Task to carry out: Take the listing below and print exactly the lines starting at the line containing "[0:00.00-0:01.07]" and ending at the line containing "[0:10.67-0:11.73]", both ends included, and no others.

Data for processing:
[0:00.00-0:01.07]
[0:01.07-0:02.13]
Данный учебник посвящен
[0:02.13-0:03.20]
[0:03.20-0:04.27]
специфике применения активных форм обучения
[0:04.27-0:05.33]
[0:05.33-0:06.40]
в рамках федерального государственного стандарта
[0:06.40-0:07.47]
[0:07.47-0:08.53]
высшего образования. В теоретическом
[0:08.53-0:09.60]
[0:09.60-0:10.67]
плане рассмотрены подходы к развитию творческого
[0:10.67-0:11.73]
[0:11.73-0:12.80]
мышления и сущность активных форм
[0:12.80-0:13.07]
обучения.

...

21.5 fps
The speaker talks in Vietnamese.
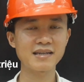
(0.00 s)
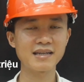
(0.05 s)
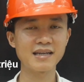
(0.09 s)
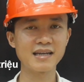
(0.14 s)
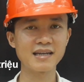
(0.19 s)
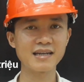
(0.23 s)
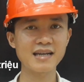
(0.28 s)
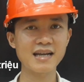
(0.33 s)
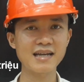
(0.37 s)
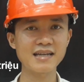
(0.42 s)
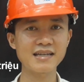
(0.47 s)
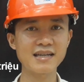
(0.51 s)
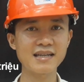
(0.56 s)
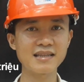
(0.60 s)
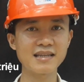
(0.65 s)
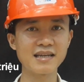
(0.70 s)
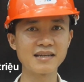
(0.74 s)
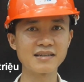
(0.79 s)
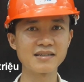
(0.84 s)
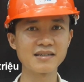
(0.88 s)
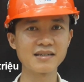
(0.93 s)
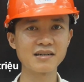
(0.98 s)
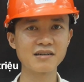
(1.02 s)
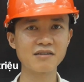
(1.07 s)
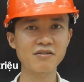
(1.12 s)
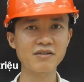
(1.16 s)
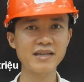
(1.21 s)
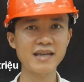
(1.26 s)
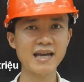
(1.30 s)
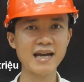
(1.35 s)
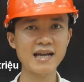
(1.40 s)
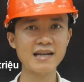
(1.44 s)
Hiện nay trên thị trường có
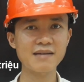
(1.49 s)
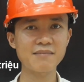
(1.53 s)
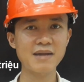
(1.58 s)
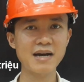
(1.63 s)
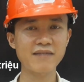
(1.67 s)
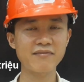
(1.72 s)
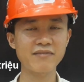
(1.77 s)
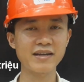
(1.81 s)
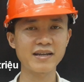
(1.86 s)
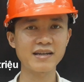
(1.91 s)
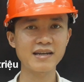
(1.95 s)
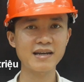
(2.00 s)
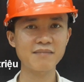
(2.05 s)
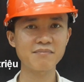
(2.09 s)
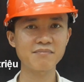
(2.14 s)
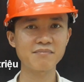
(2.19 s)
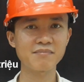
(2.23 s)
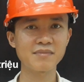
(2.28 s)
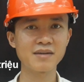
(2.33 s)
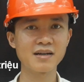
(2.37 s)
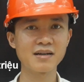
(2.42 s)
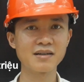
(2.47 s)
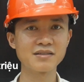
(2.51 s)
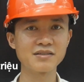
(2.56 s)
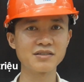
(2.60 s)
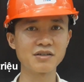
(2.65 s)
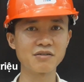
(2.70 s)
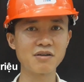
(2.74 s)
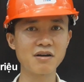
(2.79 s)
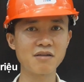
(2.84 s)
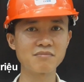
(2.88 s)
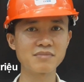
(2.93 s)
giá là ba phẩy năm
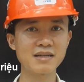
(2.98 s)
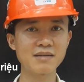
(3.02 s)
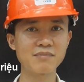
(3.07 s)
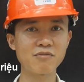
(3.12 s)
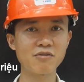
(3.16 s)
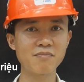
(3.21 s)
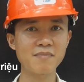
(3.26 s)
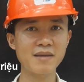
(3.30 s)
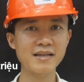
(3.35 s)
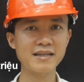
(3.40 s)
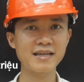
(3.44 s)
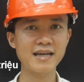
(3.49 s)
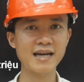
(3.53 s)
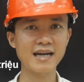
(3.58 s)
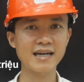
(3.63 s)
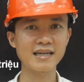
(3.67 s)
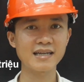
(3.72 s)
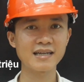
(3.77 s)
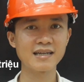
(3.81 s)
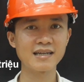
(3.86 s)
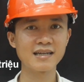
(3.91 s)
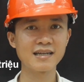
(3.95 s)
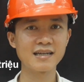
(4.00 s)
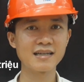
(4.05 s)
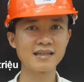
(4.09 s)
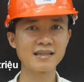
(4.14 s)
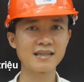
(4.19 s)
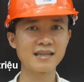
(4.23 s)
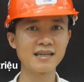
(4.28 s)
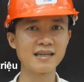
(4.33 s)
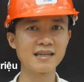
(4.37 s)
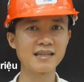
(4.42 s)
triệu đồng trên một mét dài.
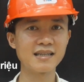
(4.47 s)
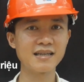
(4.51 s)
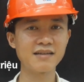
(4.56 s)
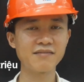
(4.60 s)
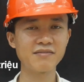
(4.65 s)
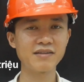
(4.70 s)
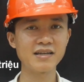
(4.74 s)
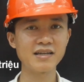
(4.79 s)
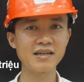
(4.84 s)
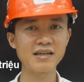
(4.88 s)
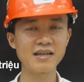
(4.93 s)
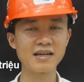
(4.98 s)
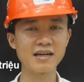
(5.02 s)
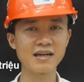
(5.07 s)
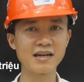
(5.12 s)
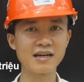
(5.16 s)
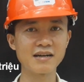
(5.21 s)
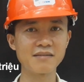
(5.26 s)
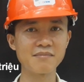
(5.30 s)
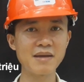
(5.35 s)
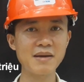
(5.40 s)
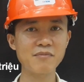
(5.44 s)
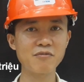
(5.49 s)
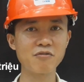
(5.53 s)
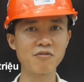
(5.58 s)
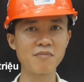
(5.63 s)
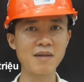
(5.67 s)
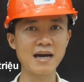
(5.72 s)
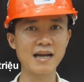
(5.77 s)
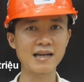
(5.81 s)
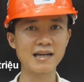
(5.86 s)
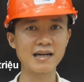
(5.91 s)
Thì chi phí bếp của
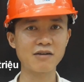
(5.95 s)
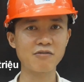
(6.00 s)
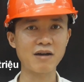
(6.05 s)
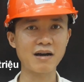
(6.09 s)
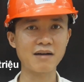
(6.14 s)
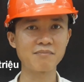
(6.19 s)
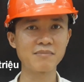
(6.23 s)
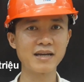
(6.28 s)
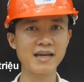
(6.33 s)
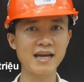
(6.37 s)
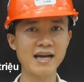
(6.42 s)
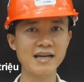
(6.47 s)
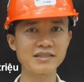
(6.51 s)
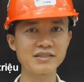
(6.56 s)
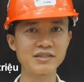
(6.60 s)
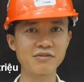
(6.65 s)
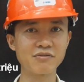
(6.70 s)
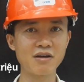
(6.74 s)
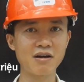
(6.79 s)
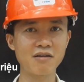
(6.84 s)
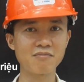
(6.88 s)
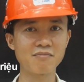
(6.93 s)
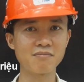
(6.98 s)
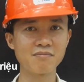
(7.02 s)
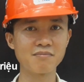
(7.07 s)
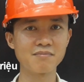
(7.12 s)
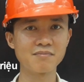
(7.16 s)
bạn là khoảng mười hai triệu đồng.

Solution for this problem:
[0:00.00-0:01.07]
[0:01.07-0:02.13]
Данный учебник посвящен
[0:02.13-0:03.20]
[0:03.20-0:04.27]
специфике применения активных форм обучения
[0:04.27-0:05.33]
[0:05.33-0:06.40]
в рамках федерального государственного стандарта
[0:06.40-0:07.47]
[0:07.47-0:08.53]
высшего образования. В теоретическом
[0:08.53-0:09.60]
[0:09.60-0:10.67]
плане рассмотрены подходы к развитию творческого
[0:10.67-0:11.73]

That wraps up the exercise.